By Michael S. Derby, Ann Saphir

(Reuters) -Federal Reserve policymakers, fresh from an interest rate cut this week, on Friday signaled their readiness to take a break from further reductions in borrowing costs next year as they take stock of progress to lower inflation. 

San Francisco Fed President Mary Daly, who supported the U.S. central bank’s decision on Wednesday to cut its benchmark overnight rate by a quarter of a percentage point to the 4.25%-4.50% range, and Cleveland Fed President Beth Hammack, who dissented against it, said the decision was a “close call.” 

And while Daly and New York Fed President John Williams both said they felt the central bank would likely resume the rate-cutting next year, neither suggested any need to hurry. 

Fed policymaker projections released on Wednesday showed most see two quarter-percentage-point rate cuts in 2025. The U.S. central bank cut rates by 100 basis points in 2024, recalibrating monetary policy to a somewhat less-restrictive stance as inflation fell from much higher levels earlier in the year and the labor market cooled.  

“Now I feel we have the recalibration phase behind us, and we’re in the next phase, and that next phase is really looking at the incoming information,” Daly said in an interview with Bloomberg Television. 

Daly said she was comfortable with the two rate cuts next year that most of her fellow policymakers expect. 

“I think we’re in a great place, well-positioned” for what lies ahead,” Williams said in an interview with CNBC. “We need to be data-dependent, and we have time to really assess the data, assess what’s happening, and come to the best judgments based on the data, the outlook and the risks to achieve our goals.” 
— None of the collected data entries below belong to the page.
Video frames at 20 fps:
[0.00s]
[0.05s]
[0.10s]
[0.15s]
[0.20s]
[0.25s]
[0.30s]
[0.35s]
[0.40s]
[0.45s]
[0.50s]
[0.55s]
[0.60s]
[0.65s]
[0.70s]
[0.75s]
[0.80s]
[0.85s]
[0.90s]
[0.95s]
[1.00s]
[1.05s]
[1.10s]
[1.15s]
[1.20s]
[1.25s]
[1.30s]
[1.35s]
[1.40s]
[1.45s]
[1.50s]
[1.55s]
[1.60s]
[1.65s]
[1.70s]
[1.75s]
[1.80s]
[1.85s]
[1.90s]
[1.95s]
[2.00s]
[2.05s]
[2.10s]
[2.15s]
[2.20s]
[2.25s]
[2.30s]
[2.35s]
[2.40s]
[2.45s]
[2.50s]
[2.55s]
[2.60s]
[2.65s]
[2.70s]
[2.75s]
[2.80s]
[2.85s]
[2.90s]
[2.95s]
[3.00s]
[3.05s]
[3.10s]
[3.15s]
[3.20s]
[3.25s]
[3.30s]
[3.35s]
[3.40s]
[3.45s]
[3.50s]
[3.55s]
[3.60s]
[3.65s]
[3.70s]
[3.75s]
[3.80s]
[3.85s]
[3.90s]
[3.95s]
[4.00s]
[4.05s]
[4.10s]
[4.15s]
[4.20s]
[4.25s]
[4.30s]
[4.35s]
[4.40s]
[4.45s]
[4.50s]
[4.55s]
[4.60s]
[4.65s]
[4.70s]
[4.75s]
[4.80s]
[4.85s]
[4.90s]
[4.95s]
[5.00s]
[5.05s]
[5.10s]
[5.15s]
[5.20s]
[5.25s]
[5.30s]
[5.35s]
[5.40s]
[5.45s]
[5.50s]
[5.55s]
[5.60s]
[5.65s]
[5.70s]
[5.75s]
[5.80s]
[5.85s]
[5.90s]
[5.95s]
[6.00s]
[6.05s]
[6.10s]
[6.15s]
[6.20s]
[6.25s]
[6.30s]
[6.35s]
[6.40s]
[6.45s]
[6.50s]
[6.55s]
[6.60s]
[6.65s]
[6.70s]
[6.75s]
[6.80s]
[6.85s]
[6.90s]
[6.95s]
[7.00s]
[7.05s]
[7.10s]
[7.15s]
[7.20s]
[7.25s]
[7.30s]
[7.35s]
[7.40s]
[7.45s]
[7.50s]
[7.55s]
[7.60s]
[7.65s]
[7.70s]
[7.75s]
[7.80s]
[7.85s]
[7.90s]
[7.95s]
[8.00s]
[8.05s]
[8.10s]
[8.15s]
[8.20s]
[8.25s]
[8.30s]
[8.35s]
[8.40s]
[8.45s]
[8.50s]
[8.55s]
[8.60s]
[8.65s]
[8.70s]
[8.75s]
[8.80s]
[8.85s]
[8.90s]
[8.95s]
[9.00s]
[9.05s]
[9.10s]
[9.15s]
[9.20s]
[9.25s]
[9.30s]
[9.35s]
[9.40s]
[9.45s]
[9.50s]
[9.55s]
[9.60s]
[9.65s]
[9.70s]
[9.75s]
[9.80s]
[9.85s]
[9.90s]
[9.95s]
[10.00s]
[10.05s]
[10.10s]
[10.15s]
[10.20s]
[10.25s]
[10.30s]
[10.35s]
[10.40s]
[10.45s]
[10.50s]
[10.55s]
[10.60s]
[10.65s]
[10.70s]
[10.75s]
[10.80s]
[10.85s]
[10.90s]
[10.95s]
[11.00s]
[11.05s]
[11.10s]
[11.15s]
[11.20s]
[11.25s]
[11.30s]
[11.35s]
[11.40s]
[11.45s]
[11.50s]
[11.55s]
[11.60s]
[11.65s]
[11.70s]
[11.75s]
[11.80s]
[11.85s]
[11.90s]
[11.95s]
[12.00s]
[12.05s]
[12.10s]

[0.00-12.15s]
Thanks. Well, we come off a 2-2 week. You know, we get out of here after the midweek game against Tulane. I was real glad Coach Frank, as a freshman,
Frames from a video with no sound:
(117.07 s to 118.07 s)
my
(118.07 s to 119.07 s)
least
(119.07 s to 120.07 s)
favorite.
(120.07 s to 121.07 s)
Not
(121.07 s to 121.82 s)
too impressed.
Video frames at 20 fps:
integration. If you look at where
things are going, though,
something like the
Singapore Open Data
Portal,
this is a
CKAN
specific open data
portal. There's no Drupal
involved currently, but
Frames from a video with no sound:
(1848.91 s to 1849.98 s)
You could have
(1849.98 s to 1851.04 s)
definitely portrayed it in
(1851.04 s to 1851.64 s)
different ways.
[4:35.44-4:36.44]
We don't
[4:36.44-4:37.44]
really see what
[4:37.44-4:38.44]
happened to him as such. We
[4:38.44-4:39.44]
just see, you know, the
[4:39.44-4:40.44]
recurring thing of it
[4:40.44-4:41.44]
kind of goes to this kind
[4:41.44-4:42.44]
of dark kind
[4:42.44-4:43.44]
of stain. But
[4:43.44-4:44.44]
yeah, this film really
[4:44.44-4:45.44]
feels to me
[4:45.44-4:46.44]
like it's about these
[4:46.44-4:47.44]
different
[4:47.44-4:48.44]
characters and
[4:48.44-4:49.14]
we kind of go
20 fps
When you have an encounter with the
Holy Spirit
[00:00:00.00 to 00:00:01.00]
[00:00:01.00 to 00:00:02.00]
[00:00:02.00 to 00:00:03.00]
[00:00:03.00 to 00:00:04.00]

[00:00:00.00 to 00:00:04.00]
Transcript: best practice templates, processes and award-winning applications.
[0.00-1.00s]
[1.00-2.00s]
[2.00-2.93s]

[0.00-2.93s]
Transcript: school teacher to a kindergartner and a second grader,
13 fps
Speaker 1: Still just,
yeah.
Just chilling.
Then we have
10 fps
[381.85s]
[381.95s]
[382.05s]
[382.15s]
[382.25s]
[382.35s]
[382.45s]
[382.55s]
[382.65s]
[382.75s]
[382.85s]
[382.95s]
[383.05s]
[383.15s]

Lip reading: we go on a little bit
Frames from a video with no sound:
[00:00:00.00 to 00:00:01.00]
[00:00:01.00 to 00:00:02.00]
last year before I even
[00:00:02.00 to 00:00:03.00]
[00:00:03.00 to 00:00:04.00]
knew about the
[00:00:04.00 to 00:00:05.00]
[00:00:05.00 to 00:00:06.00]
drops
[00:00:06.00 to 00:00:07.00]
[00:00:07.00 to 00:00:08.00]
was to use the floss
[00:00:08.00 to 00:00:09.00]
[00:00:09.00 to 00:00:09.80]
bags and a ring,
Williams spoke shortly after the U.S. Commerce Department reported that inflation, based on the Fed’s preferred measure, was 2.4% last month, less than what economists polled by Reuters had expected. The Personal Consumption Expenditures Price Index excluding volatile food and energy items, which the Fed uses to gauge underlying momentum in prices, rose 2.8%, in line with what Fed Chair Jerome Powell said he was anticipating when he embraced a “cautious” approach on further rate adjustments in his post-meeting press conference on Wednesday. 

The data prompted financial markets to firm up bets on a Fed rate cut in March, with one more rate reduction seen as probable by October. Before the release of the report, traders had given a second Fed rate cut by the end of 2025 only about even odds. 

In a statement explaining her dissent this week, Hammack said she felt the economy’s strength argued against another rate cut at this time, and she wanted to hold the policy rate steady until there is more evidence that inflation is resuming its path toward the Fed’s 2% goal.